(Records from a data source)
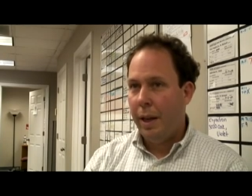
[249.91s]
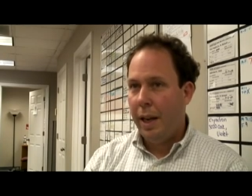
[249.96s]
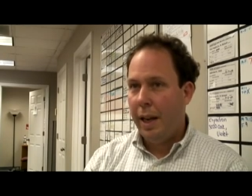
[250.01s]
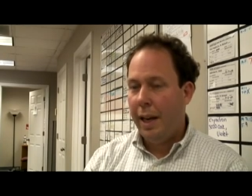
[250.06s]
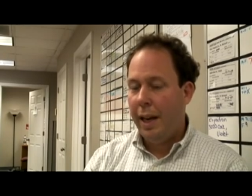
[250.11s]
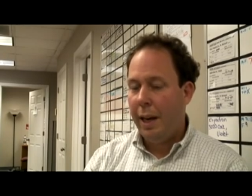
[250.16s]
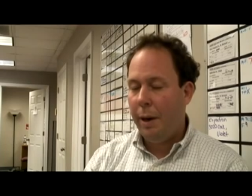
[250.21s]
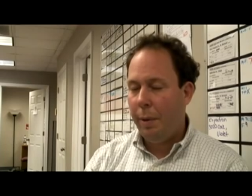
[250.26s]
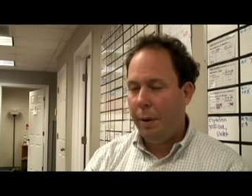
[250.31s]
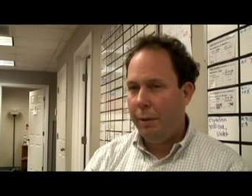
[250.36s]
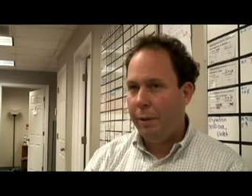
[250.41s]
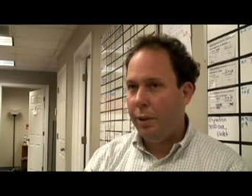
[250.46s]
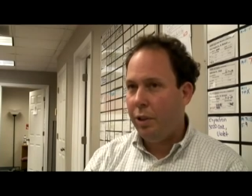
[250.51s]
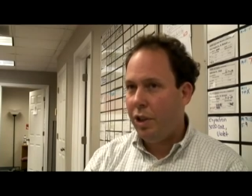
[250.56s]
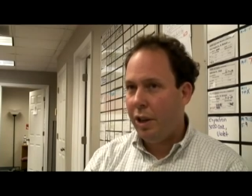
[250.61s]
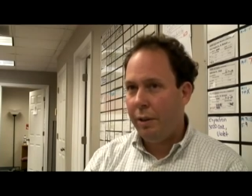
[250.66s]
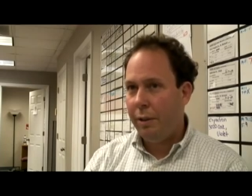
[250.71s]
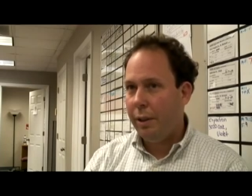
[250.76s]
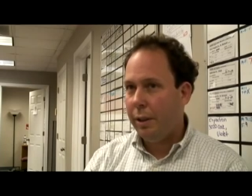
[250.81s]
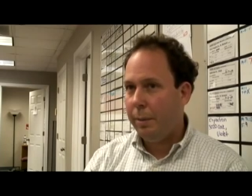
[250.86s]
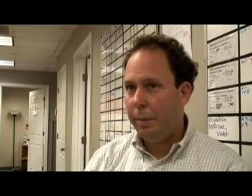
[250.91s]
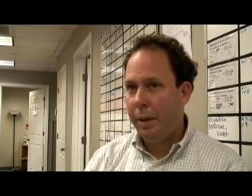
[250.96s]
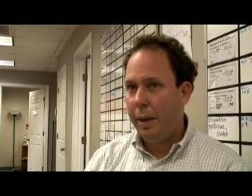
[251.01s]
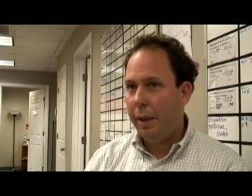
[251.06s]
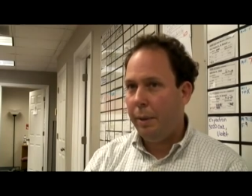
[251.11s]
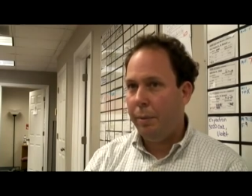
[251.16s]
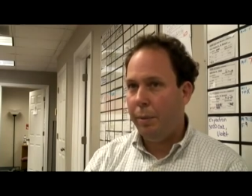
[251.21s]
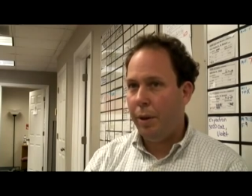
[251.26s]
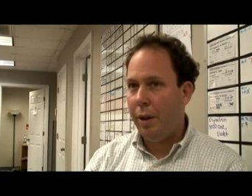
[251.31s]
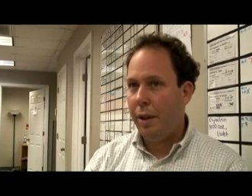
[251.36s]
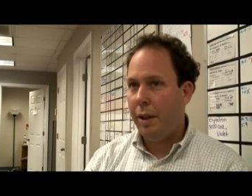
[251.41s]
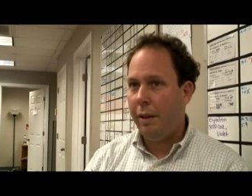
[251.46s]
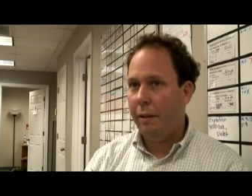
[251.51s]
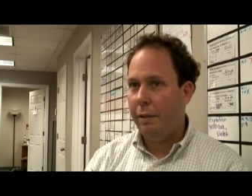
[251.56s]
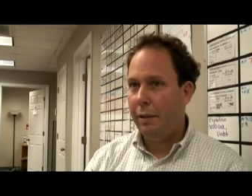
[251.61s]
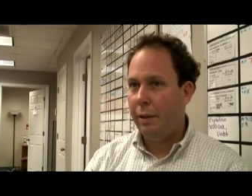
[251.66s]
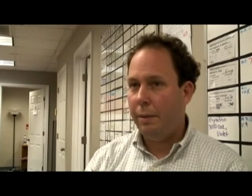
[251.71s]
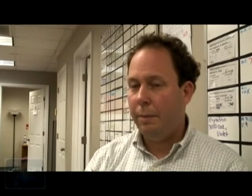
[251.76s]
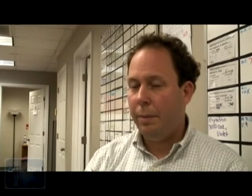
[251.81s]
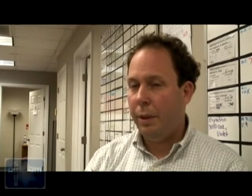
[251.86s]
And however generous B'nai B'rith
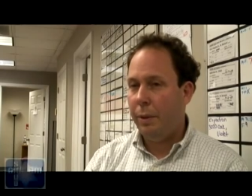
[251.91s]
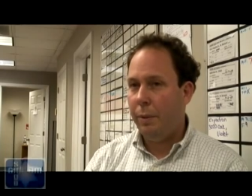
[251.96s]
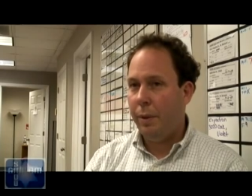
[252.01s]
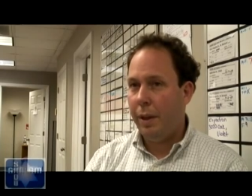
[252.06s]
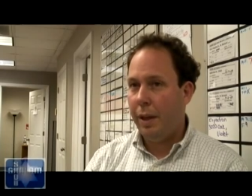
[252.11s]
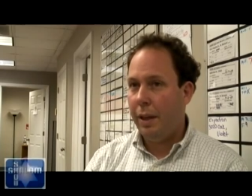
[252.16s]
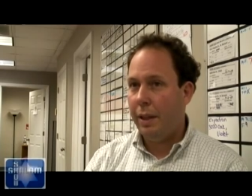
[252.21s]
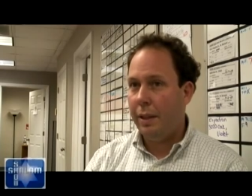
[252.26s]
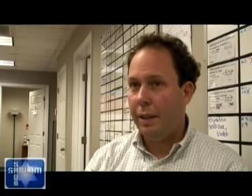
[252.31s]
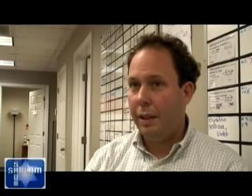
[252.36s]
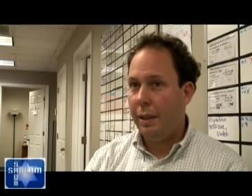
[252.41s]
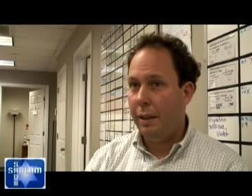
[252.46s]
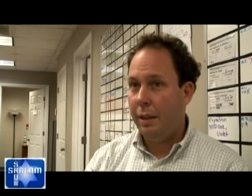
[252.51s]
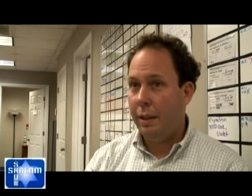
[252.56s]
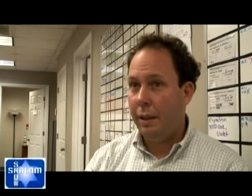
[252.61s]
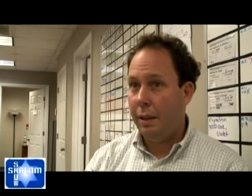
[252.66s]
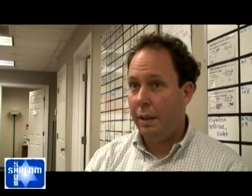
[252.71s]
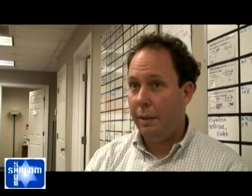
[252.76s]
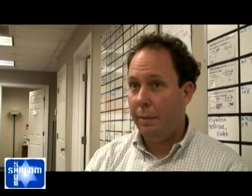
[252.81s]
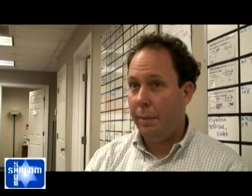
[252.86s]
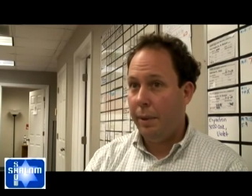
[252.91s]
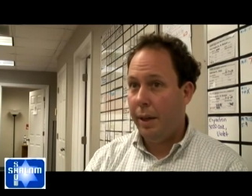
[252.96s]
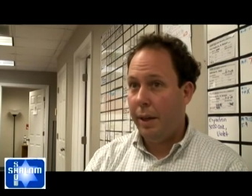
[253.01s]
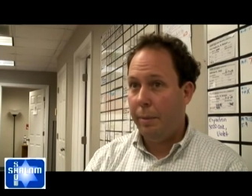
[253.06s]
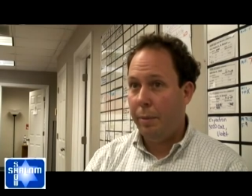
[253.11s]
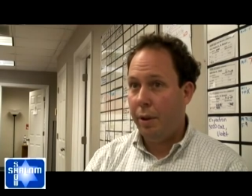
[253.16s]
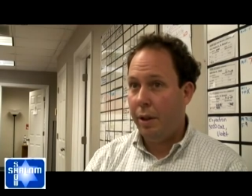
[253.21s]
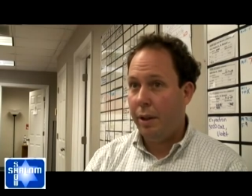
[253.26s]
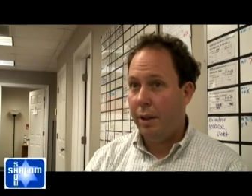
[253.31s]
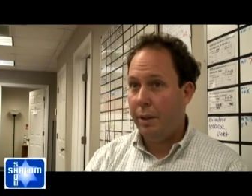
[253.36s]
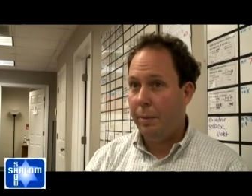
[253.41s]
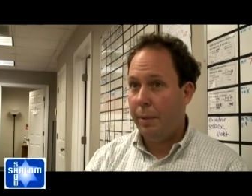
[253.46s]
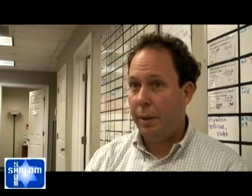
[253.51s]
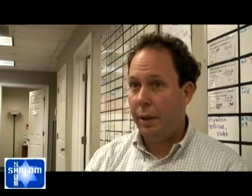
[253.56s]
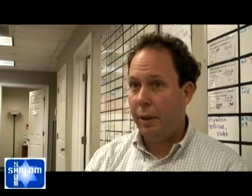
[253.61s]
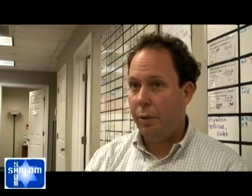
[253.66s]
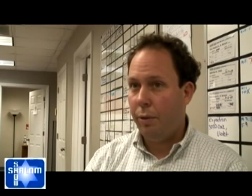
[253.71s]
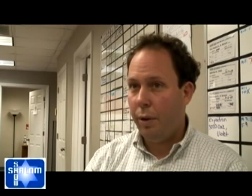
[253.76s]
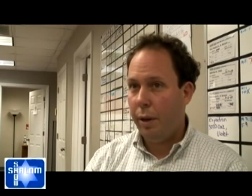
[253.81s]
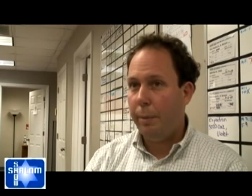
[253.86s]
has been with us, and B'nai B'rith has been
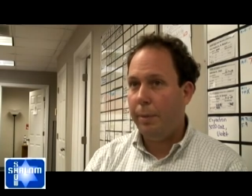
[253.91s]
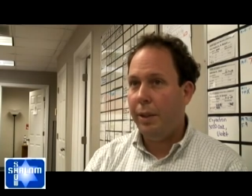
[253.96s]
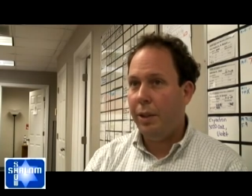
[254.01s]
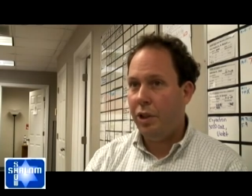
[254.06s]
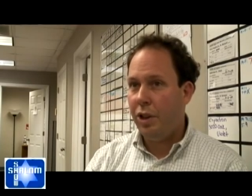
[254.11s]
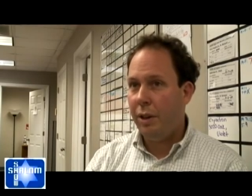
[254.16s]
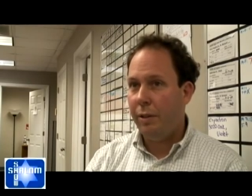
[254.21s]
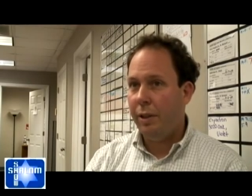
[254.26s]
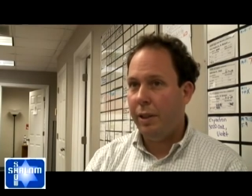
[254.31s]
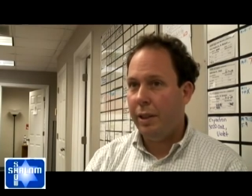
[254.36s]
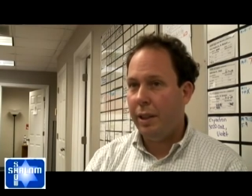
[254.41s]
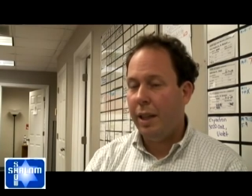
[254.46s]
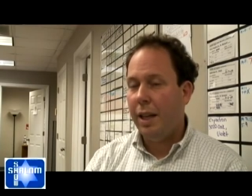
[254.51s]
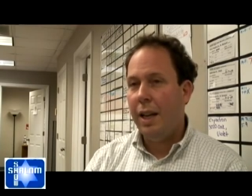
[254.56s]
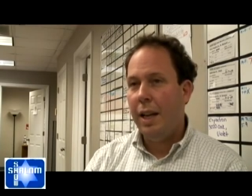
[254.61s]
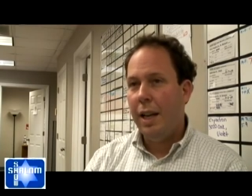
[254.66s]
incredibly generous,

• WORK ITEM: In the copy, no pictures should appear; the records themselves must be repeated exactly.

• EXERCISE OUTPUT:
[249.91s]
[249.96s]
[250.01s]
[250.06s]
[250.11s]
[250.16s]
[250.21s]
[250.26s]
[250.31s]
[250.36s]
[250.41s]
[250.46s]
[250.51s]
[250.56s]
[250.61s]
[250.66s]
[250.71s]
[250.76s]
[250.81s]
[250.86s]
[250.91s]
[250.96s]
[251.01s]
[251.06s]
[251.11s]
[251.16s]
[251.21s]
[251.26s]
[251.31s]
[251.36s]
[251.41s]
[251.46s]
[251.51s]
[251.56s]
[251.61s]
[251.66s]
[251.71s]
[251.76s]
[251.81s]
[251.86s]
And however generous B'nai B'rith
[251.91s]
[251.96s]
[252.01s]
[252.06s]
[252.11s]
[252.16s]
[252.21s]
[252.26s]
[252.31s]
[252.36s]
[252.41s]
[252.46s]
[252.51s]
[252.56s]
[252.61s]
[252.66s]
[252.71s]
[252.76s]
[252.81s]
[252.86s]
[252.91s]
[252.96s]
[253.01s]
[253.06s]
[253.11s]
[253.16s]
[253.21s]
[253.26s]
[253.31s]
[253.36s]
[253.41s]
[253.46s]
[253.51s]
[253.56s]
[253.61s]
[253.66s]
[253.71s]
[253.76s]
[253.81s]
[253.86s]
has been with us, and B'nai B'rith has been
[253.91s]
[253.96s]
[254.01s]
[254.06s]
[254.11s]
[254.16s]
[254.21s]
[254.26s]
[254.31s]
[254.36s]
[254.41s]
[254.46s]
[254.51s]
[254.56s]
[254.61s]
[254.66s]
incredibly generous,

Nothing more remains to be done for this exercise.